> [WHAT YOU SHOULD DO]
Repeat, word for word, each of the records shown below, without their pictures.
....
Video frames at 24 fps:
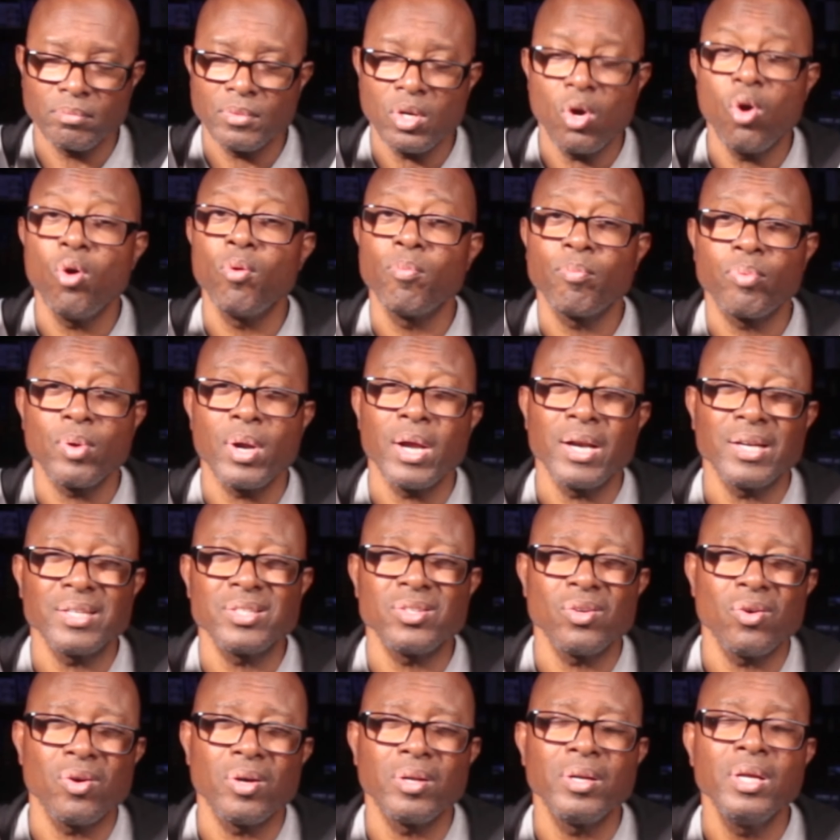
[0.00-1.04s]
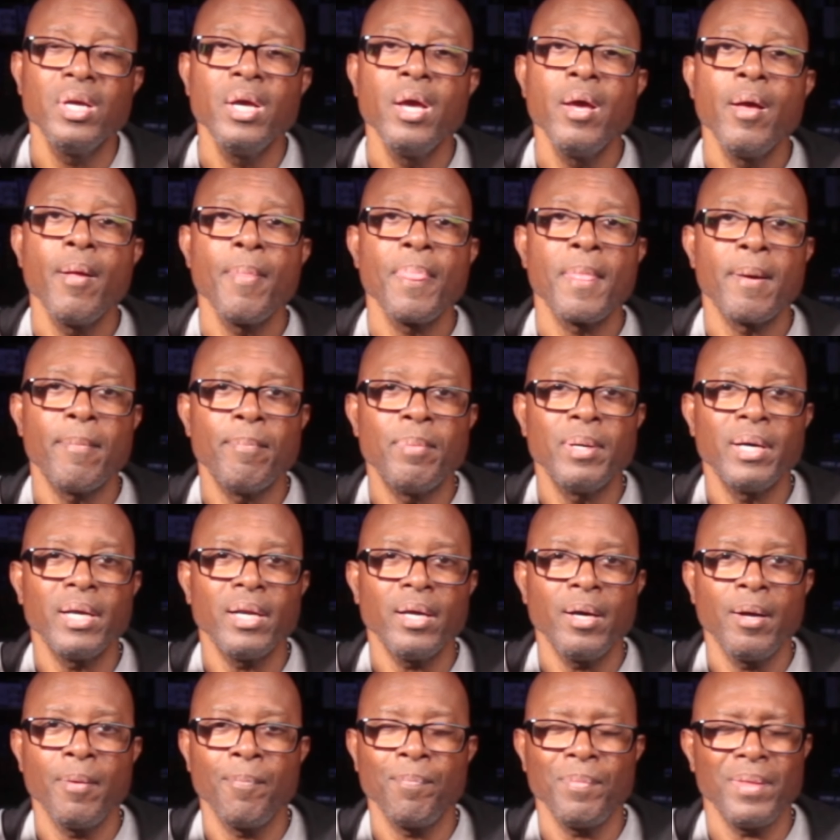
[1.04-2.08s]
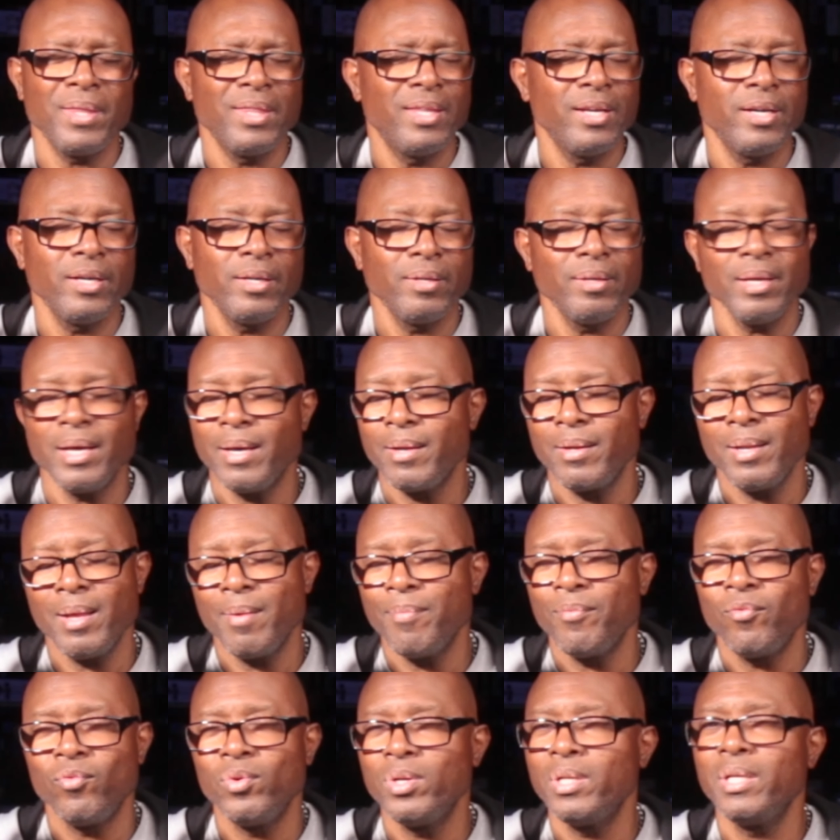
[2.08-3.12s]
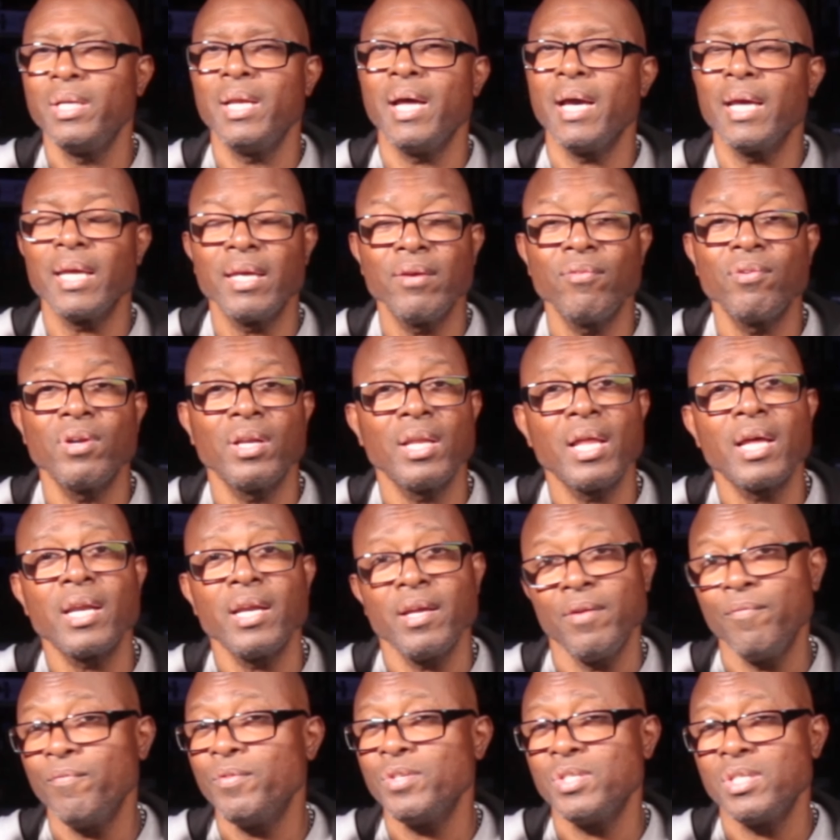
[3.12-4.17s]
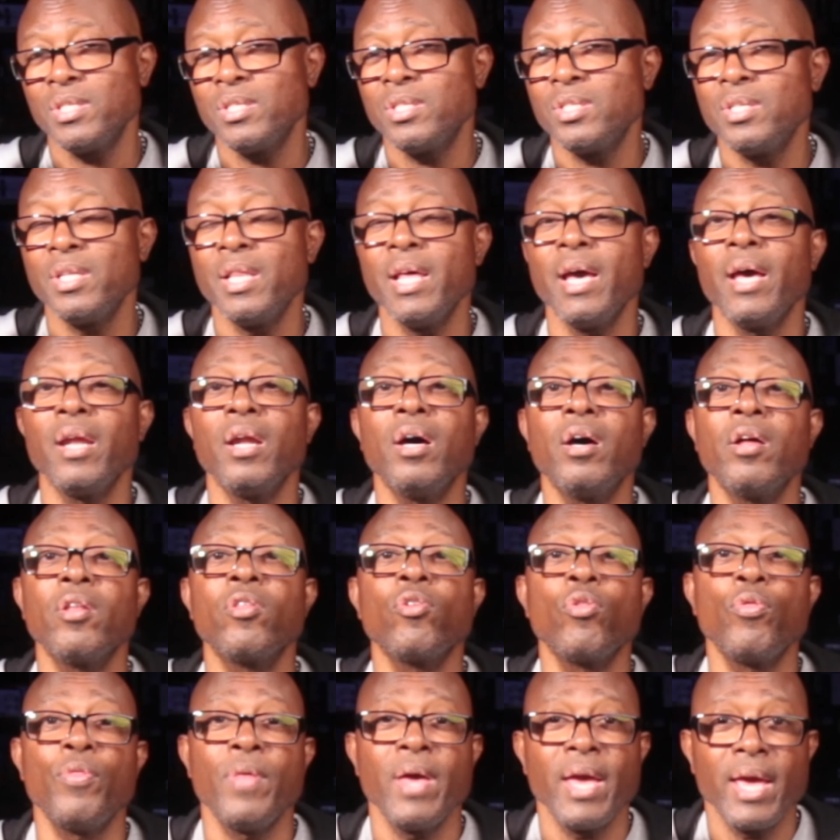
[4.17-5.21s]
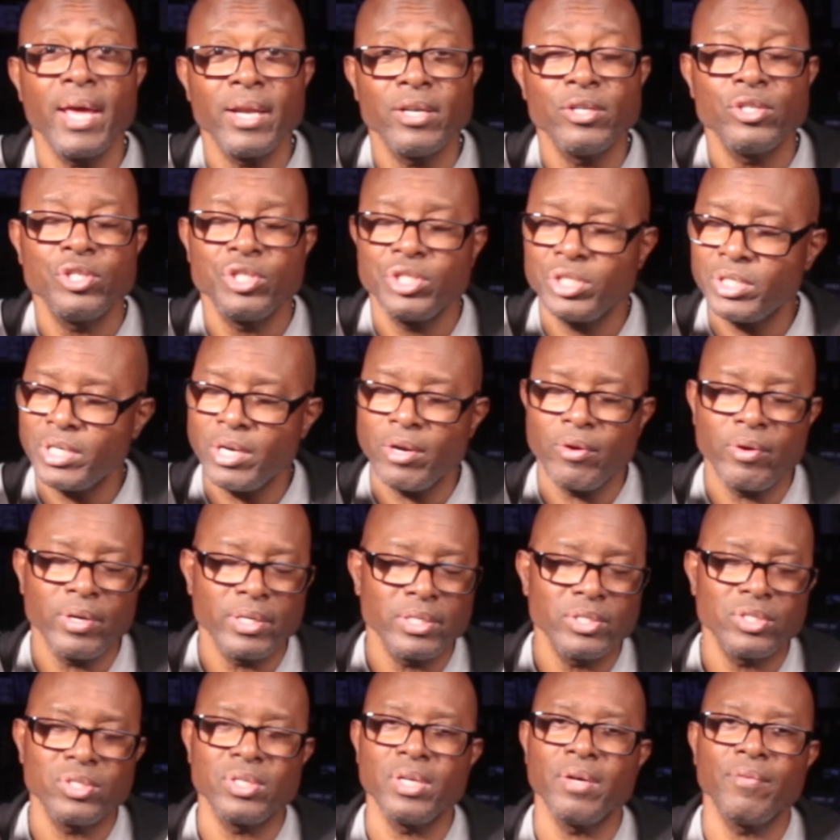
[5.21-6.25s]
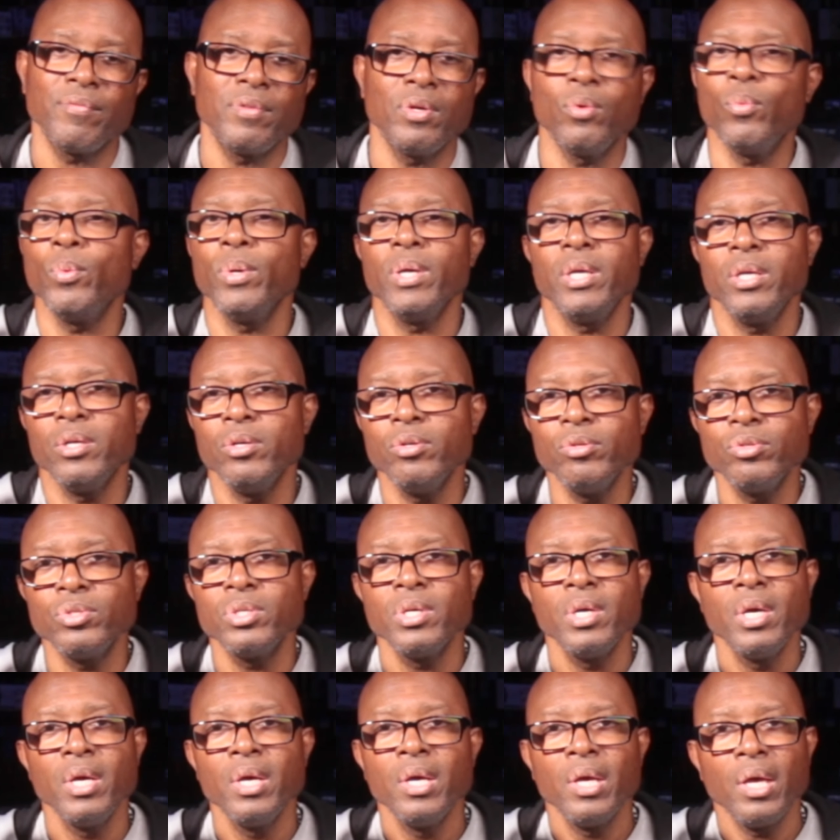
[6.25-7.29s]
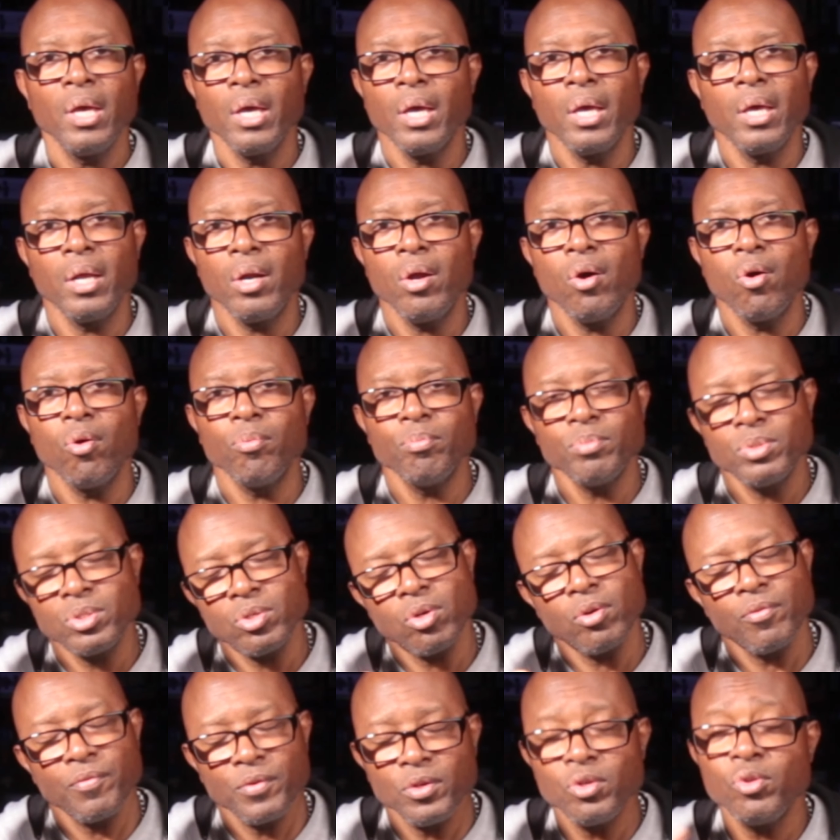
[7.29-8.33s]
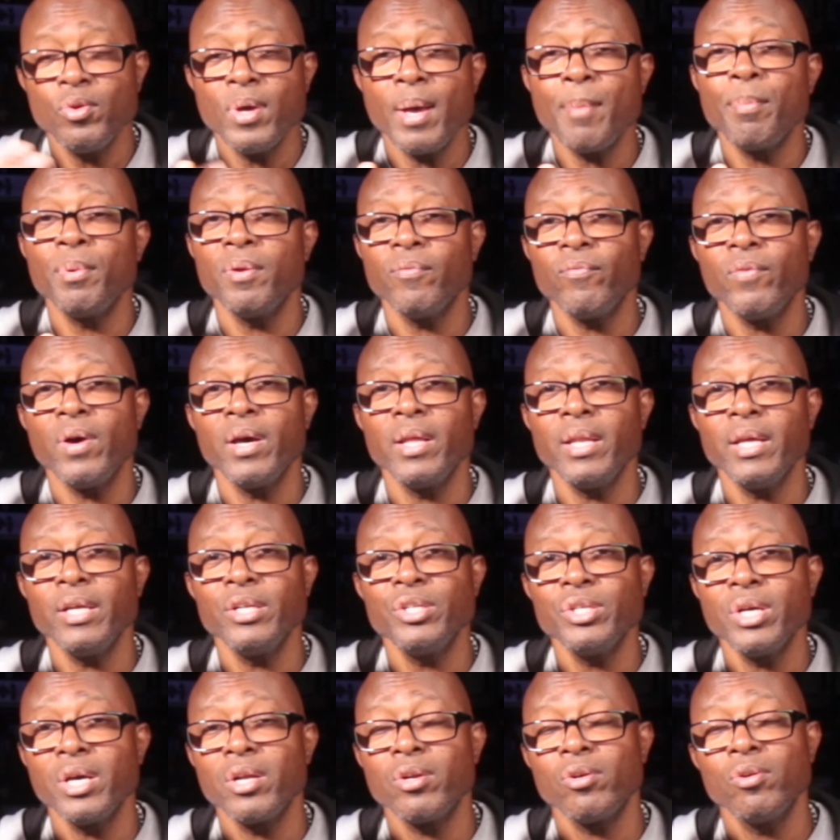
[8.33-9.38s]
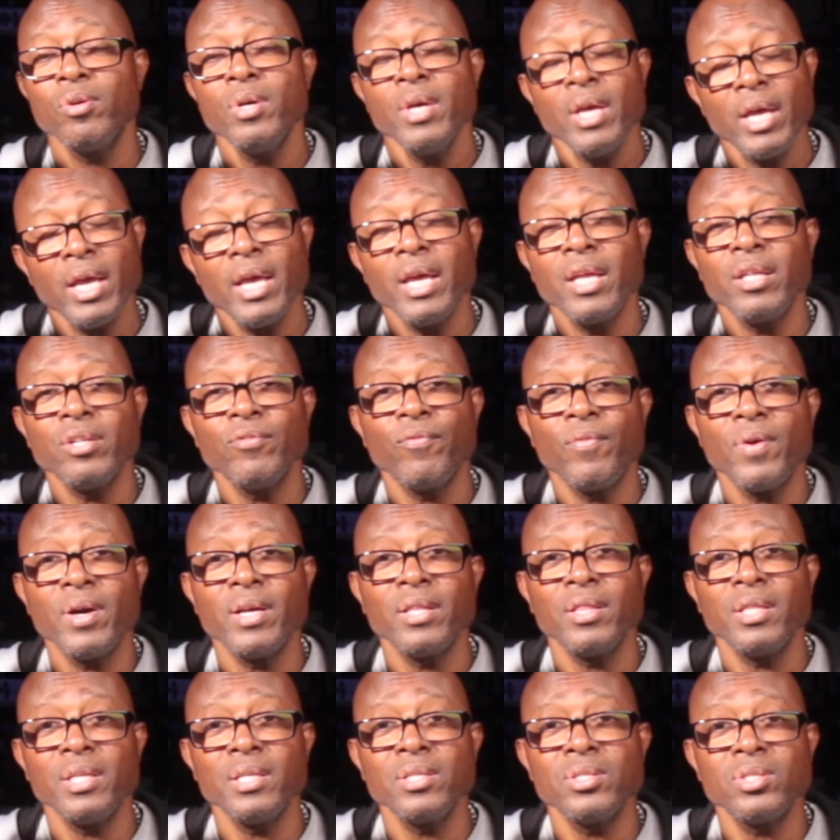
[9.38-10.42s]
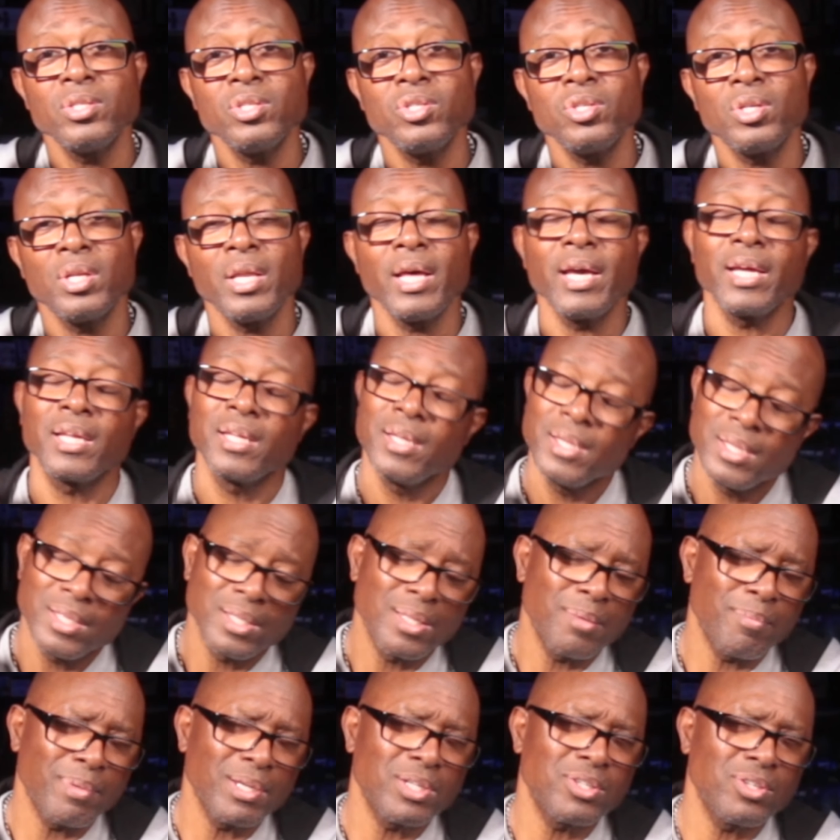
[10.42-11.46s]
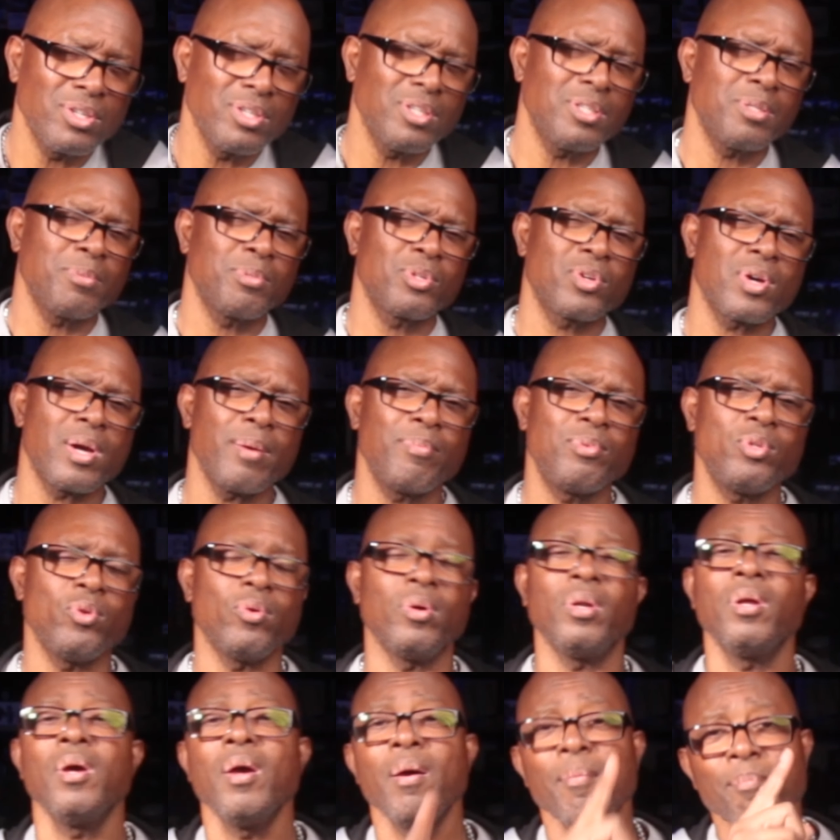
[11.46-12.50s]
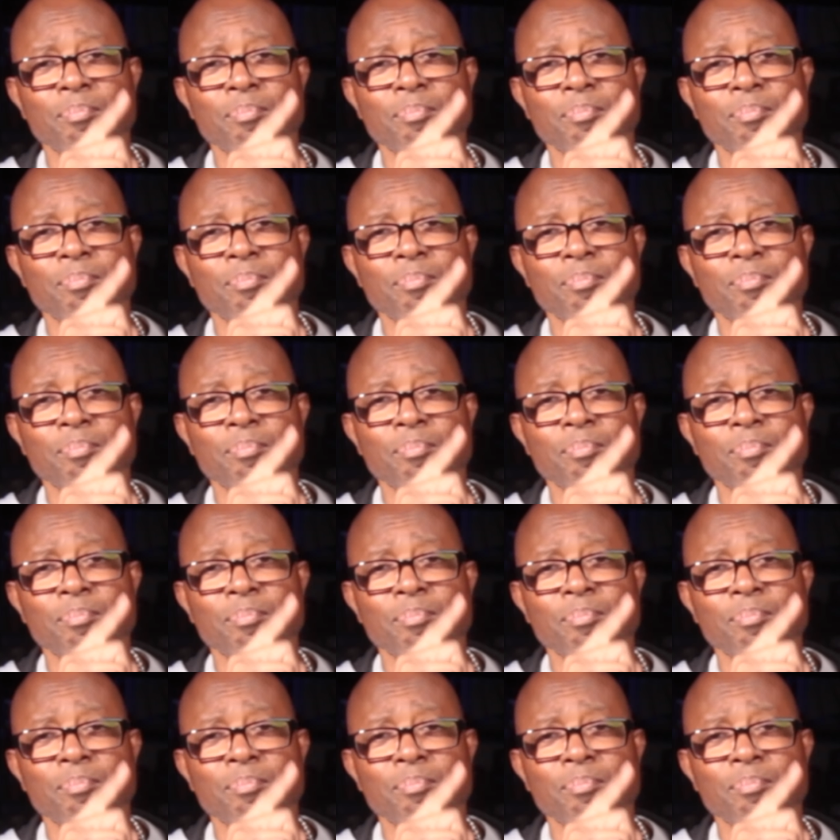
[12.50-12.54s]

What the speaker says: home products on, but I'm really not giving a lot of emphasis to that other than sharing stuff that we use at home. So if you do happen to find that channel and you find things that you like, then make sure you subscribe to it.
....
> [ANSWER SECTION]
Video frames at 24 fps:
[0.00-1.04s]
[1.04-2.08s]
[2.08-3.12s]
[3.12-4.17s]
[4.17-5.21s]
[5.21-6.25s]
[6.25-7.29s]
[7.29-8.33s]
[8.33-9.38s]
[9.38-10.42s]
[10.42-11.46s]
[11.46-12.50s]
[12.50-12.54s]

What the speaker says: home products on, but I'm really not giving a lot of emphasis to that other than sharing stuff that we use at home. So if you do happen to find that channel and you find things that you like, then make sure you subscribe to it.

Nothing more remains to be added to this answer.